DATA EXTRACTS:
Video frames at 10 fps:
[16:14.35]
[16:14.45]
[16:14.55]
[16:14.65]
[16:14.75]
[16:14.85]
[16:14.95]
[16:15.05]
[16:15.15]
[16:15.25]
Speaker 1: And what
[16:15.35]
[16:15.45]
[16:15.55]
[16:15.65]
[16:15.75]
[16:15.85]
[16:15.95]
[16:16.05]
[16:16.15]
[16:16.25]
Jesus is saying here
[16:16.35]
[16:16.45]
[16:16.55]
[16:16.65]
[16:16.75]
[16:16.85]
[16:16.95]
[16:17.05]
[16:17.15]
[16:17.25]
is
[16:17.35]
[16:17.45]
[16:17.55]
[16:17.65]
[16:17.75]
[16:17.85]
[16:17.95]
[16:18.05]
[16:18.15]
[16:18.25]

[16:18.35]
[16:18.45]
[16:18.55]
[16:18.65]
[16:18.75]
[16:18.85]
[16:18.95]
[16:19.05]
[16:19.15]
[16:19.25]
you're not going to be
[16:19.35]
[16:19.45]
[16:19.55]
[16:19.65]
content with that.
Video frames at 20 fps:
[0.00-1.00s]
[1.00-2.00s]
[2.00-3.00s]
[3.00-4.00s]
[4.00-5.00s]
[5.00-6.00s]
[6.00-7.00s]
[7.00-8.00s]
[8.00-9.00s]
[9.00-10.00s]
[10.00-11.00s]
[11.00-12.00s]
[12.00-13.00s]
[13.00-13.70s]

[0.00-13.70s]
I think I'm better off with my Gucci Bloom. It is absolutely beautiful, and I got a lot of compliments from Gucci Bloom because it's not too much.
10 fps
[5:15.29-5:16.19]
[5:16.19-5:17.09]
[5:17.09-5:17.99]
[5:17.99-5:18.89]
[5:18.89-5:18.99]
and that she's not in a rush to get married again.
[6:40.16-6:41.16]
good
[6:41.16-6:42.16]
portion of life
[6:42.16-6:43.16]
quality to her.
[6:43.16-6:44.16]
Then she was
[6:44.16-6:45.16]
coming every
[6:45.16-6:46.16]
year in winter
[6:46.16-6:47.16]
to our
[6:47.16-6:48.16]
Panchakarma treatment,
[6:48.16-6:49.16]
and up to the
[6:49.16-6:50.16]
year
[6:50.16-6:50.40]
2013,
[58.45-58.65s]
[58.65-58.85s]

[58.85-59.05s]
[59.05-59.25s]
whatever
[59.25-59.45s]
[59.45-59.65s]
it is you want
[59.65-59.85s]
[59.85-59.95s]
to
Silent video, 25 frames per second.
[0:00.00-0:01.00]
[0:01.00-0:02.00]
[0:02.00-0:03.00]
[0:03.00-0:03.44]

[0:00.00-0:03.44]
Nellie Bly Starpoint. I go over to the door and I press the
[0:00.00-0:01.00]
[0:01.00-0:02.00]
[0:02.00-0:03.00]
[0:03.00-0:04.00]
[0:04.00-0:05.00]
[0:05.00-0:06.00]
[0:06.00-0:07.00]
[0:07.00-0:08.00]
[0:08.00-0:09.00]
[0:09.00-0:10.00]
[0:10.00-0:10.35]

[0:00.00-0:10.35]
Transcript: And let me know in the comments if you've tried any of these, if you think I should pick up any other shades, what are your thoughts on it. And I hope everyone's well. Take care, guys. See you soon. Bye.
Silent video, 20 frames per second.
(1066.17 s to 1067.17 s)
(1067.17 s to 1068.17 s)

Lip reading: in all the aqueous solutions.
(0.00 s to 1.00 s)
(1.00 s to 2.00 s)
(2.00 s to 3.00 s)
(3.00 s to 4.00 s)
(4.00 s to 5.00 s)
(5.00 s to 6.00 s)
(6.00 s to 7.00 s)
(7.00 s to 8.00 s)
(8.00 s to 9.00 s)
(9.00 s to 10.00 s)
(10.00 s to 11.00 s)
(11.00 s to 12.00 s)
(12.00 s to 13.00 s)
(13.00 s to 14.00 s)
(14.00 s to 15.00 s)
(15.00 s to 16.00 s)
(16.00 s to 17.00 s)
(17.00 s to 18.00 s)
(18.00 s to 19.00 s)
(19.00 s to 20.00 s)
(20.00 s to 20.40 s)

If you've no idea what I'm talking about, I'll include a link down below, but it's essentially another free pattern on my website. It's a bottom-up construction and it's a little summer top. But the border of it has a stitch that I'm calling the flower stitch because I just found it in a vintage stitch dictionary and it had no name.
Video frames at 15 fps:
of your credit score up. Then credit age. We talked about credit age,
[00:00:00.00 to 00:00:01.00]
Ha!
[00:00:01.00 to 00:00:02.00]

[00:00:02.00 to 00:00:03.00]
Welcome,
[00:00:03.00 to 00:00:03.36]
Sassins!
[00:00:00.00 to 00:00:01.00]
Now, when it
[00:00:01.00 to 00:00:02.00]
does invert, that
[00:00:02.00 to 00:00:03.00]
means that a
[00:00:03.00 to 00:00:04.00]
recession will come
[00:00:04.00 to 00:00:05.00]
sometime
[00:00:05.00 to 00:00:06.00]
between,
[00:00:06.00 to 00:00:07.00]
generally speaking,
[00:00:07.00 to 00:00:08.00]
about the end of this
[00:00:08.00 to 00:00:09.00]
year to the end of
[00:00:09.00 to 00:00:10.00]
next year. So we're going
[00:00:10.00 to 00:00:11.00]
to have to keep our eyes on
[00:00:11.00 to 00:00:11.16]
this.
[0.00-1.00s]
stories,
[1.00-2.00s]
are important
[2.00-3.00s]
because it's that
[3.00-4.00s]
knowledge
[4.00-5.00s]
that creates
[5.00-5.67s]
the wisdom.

DIRECTIONS FOR THIS TASK:
In the entries above, the lines between the one holding "[13.00-13.70s]" and the one holding "[0:03.00-0:03.44]", inclusive, are to be printed exactly as written, and those alone.

SOLUTION TO THIS PROBLEM:
[13.00-13.70s]

[0.00-13.70s]
I think I'm better off with my Gucci Bloom. It is absolutely beautiful, and I got a lot of compliments from Gucci Bloom because it's not too much.
10 fps
[5:15.29-5:16.19]
[5:16.19-5:17.09]
[5:17.09-5:17.99]
[5:17.99-5:18.89]
[5:18.89-5:18.99]
and that she's not in a rush to get married again.
[6:40.16-6:41.16]
good
[6:41.16-6:42.16]
portion of life
[6:42.16-6:43.16]
quality to her.
[6:43.16-6:44.16]
Then she was
[6:44.16-6:45.16]
coming every
[6:45.16-6:46.16]
year in winter
[6:46.16-6:47.16]
to our
[6:47.16-6:48.16]
Panchakarma treatment,
[6:48.16-6:49.16]
and up to the
[6:49.16-6:50.16]
year
[6:50.16-6:50.40]
2013,
[58.45-58.65s]
[58.65-58.85s]

[58.85-59.05s]
[59.05-59.25s]
whatever
[59.25-59.45s]
[59.45-59.65s]
it is you want
[59.65-59.85s]
[59.85-59.95s]
to
Silent video, 25 frames per second.
[0:00.00-0:01.00]
[0:01.00-0:02.00]
[0:02.00-0:03.00]
[0:03.00-0:03.44]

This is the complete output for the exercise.